18. Quick Reference: What Good Looks Like

"""Email parsing for the foo package."""
from __future__ import annotations

import logging
import re
from dataclasses import dataclass

from foo.errors import InvalidEmailError

__all__ = ["Email", "parse_email"]

logger = logging.getLogger(__name__)

_EMAIL_RE = re.compile(r"^[^@\s]+@[^@\s]+\.[^@\s]+$")

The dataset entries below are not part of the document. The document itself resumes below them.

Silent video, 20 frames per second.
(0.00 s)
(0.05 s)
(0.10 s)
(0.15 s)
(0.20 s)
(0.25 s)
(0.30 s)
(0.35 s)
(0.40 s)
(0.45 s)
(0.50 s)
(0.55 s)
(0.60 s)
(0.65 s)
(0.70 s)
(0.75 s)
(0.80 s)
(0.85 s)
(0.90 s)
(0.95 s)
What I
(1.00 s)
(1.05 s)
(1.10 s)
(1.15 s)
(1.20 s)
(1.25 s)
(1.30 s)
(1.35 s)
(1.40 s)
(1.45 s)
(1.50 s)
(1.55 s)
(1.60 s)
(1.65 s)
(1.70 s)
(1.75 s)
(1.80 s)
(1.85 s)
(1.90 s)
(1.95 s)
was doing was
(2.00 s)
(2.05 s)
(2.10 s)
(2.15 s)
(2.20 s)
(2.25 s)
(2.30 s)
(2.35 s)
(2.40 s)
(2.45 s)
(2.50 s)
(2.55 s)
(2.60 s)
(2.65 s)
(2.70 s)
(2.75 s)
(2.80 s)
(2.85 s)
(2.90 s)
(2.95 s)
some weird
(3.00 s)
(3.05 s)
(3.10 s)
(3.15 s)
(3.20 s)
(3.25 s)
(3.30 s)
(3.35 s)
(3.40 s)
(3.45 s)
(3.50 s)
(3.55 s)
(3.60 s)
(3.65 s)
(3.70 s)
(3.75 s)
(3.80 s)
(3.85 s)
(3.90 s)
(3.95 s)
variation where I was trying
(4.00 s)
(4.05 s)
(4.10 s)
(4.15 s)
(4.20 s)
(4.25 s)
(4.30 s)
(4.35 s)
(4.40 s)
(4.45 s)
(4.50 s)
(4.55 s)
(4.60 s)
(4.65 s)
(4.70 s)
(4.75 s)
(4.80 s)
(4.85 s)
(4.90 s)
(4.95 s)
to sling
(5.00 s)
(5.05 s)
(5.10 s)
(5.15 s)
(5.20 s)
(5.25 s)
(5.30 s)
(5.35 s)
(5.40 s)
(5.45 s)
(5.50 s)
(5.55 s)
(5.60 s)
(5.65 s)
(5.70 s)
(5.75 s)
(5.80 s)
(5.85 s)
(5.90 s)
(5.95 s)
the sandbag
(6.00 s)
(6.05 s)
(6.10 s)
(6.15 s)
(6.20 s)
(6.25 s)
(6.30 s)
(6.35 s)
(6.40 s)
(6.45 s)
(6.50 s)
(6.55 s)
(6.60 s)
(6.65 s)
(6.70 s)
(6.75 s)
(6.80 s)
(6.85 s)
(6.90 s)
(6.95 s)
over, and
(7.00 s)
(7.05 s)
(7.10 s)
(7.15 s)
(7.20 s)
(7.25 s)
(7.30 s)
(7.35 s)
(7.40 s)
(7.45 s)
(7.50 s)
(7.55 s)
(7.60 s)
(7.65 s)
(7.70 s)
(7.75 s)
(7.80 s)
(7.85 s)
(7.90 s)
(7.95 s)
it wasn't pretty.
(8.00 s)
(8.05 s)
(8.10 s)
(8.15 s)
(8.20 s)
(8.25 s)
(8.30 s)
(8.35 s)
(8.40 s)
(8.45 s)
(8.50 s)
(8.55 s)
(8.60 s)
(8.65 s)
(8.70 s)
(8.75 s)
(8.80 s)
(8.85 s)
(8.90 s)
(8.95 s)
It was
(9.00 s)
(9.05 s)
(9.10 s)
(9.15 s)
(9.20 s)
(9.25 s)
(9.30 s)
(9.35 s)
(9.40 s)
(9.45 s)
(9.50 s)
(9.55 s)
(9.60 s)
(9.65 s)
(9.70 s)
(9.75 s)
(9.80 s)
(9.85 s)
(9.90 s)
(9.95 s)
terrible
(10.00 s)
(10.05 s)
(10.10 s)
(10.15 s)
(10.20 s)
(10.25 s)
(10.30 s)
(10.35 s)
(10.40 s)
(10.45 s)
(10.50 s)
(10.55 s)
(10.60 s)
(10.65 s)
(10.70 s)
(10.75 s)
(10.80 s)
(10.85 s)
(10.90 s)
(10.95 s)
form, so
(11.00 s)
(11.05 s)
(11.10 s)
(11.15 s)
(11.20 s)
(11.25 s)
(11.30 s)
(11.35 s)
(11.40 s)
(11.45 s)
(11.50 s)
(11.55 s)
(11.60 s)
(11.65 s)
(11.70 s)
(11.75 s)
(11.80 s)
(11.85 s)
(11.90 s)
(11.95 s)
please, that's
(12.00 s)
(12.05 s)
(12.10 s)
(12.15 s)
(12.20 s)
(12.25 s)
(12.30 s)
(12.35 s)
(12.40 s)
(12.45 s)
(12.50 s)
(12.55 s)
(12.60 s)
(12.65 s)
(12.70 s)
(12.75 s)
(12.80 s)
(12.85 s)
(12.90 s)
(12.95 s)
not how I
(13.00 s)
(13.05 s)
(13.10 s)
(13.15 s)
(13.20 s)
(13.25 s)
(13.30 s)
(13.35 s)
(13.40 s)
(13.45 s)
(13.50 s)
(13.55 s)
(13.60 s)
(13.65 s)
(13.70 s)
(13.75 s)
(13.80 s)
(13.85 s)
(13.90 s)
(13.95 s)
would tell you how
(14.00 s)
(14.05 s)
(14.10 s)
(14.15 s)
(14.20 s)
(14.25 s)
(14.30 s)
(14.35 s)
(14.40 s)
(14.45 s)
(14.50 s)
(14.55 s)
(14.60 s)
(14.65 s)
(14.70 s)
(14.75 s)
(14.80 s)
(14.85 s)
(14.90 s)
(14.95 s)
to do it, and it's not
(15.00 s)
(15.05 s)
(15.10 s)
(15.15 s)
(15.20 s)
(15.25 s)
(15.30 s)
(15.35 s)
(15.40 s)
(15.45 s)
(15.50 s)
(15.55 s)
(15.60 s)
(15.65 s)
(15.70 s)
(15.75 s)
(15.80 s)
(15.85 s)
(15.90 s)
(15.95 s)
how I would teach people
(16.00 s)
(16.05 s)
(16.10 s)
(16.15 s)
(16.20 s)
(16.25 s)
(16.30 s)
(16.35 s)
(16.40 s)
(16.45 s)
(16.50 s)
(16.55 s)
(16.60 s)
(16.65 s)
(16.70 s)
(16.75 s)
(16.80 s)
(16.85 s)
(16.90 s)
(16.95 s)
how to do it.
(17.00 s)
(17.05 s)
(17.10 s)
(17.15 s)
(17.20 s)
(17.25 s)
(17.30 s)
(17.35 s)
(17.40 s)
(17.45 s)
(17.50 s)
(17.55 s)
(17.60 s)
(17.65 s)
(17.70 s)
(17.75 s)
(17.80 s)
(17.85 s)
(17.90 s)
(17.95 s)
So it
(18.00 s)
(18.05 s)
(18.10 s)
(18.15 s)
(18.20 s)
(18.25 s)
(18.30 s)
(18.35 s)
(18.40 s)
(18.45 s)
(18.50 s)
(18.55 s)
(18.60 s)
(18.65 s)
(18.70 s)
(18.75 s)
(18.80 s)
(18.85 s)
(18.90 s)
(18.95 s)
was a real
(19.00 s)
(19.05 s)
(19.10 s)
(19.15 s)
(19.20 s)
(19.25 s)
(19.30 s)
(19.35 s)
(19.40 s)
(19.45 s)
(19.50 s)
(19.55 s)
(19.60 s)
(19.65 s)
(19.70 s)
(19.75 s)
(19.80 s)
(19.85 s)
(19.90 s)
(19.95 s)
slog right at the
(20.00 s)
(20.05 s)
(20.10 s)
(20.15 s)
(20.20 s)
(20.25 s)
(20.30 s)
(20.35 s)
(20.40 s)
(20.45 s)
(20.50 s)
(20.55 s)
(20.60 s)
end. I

@dataclass(frozen=True, slots=True)
class Email:
    """A validated email address."""

    value: str

    def __str__(self) -> str:
        return self.value


def parse_email(value: str) -> Email:
    """Parse a string into a validated Email.

    Args:
        value: Raw input. Stripped of surrounding whitespace.

    Returns:
        A validated Email.

    Raises:
        InvalidEmailError: If the input is not a valid email.
    """
    cleaned = value.strip()
    if not cleaned:
        raise InvalidEmailError("email is empty")
    if not _EMAIL_RE.match(cleaned):
        raise InvalidEmailError(f"invalid email: {cleaned!r}")
    return Email(cleaned)

That file is 30 lines of code. It hits every rule. Refactor toward this shape.